*** Block opens ***

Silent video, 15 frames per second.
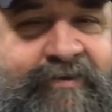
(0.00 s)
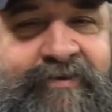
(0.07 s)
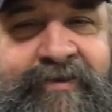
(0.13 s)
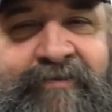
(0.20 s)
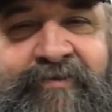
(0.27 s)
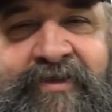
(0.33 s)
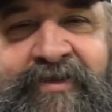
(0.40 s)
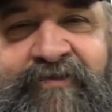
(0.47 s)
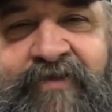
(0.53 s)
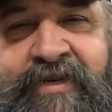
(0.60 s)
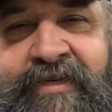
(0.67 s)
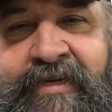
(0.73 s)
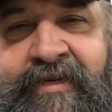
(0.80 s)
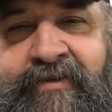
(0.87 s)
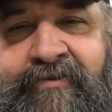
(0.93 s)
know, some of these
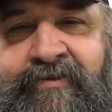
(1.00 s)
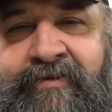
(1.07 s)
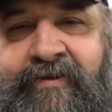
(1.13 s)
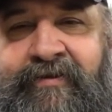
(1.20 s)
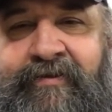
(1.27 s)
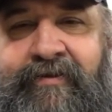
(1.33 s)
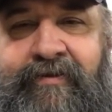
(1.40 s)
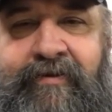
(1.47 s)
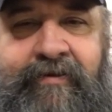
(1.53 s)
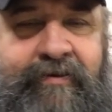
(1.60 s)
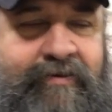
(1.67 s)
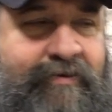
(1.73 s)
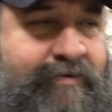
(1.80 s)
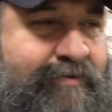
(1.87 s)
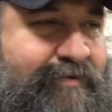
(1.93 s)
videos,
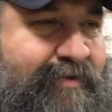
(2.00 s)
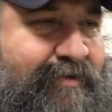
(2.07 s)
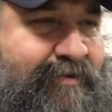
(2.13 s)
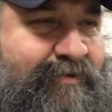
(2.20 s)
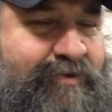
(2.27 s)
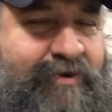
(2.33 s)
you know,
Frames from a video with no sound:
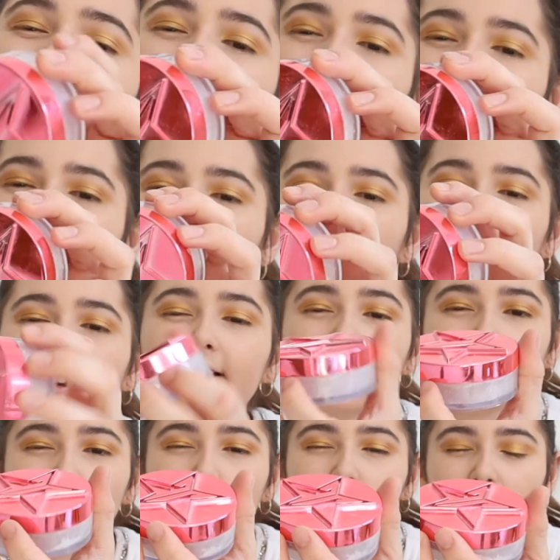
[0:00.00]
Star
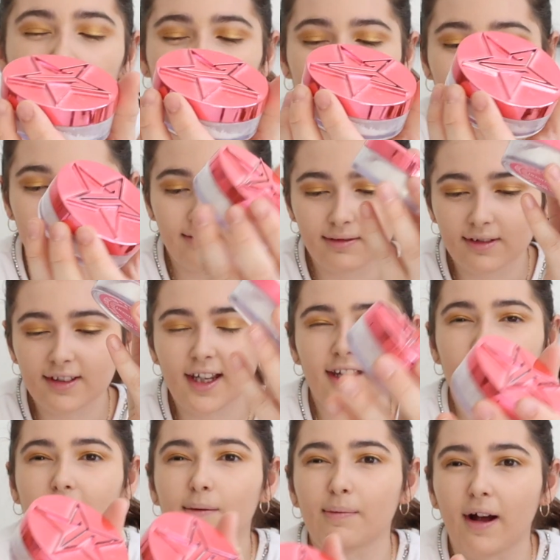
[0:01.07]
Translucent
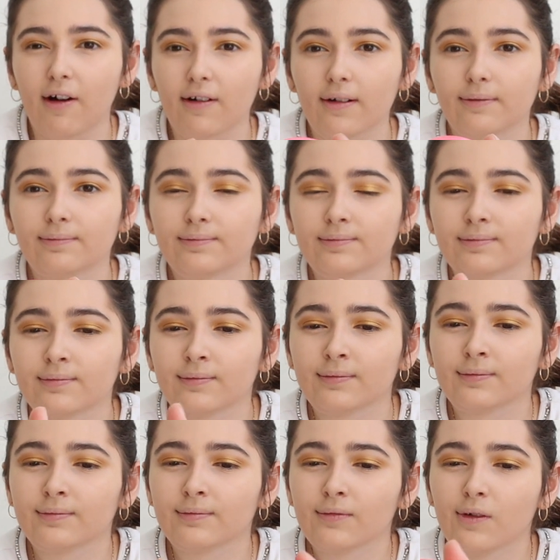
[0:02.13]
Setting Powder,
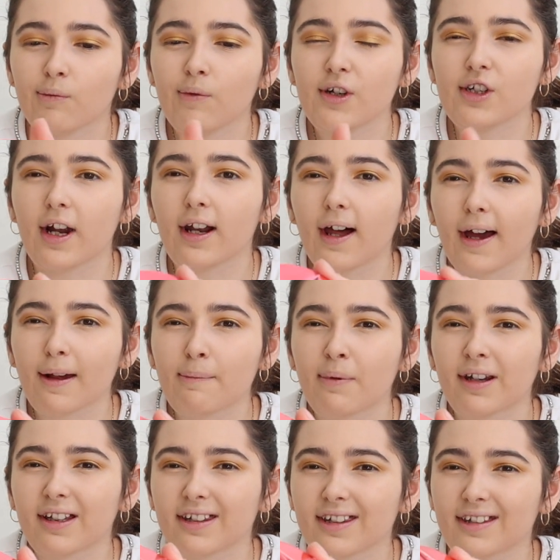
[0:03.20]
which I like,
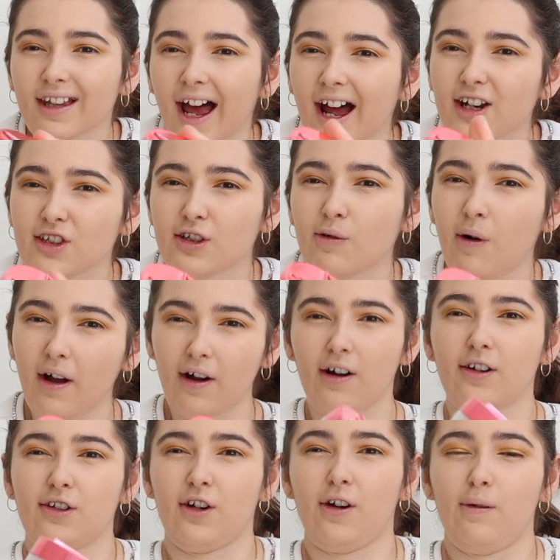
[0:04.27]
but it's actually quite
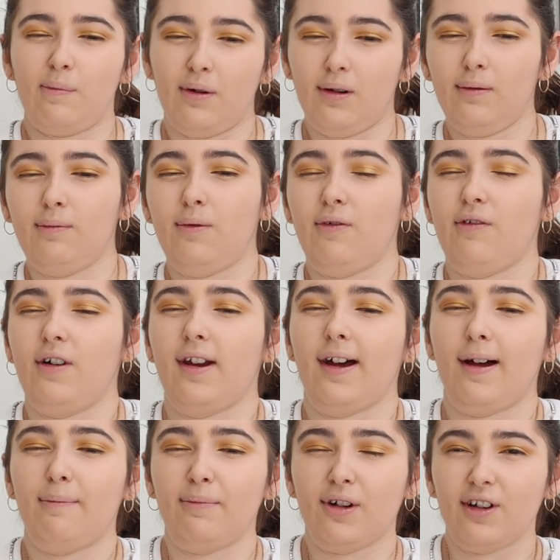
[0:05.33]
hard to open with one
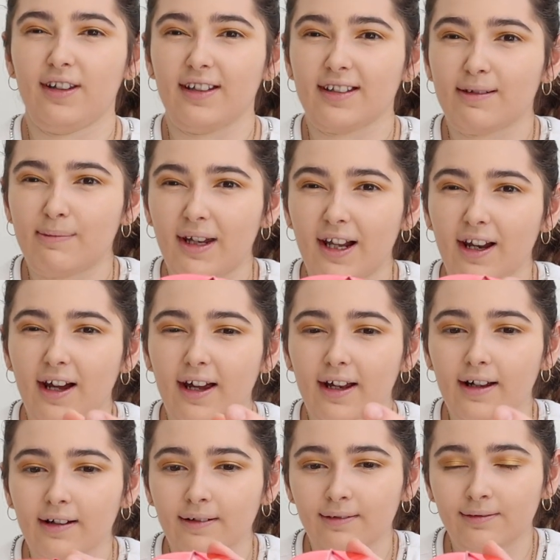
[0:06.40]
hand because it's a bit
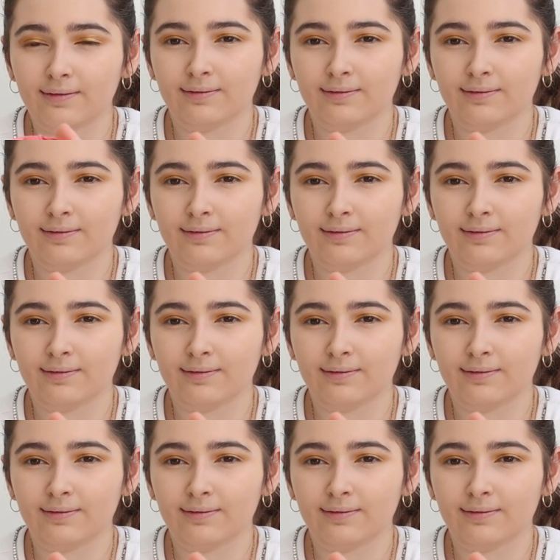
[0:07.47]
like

*** Block closes ***

§ **Task brief**
The answer must be an exact copy of the records, with no pictures in it.

§ **Problem solution**
Silent video, 15 frames per second.
(0.00 s)
(0.07 s)
(0.13 s)
(0.20 s)
(0.27 s)
(0.33 s)
(0.40 s)
(0.47 s)
(0.53 s)
(0.60 s)
(0.67 s)
(0.73 s)
(0.80 s)
(0.87 s)
(0.93 s)
know, some of these
(1.00 s)
(1.07 s)
(1.13 s)
(1.20 s)
(1.27 s)
(1.33 s)
(1.40 s)
(1.47 s)
(1.53 s)
(1.60 s)
(1.67 s)
(1.73 s)
(1.80 s)
(1.87 s)
(1.93 s)
videos,
(2.00 s)
(2.07 s)
(2.13 s)
(2.20 s)
(2.27 s)
(2.33 s)
you know,
Frames from a video with no sound:
[0:00.00]
Star
[0:01.07]
Translucent
[0:02.13]
Setting Powder,
[0:03.20]
which I like,
[0:04.27]
but it's actually quite
[0:05.33]
hard to open with one
[0:06.40]
hand because it's a bit
[0:07.47]
like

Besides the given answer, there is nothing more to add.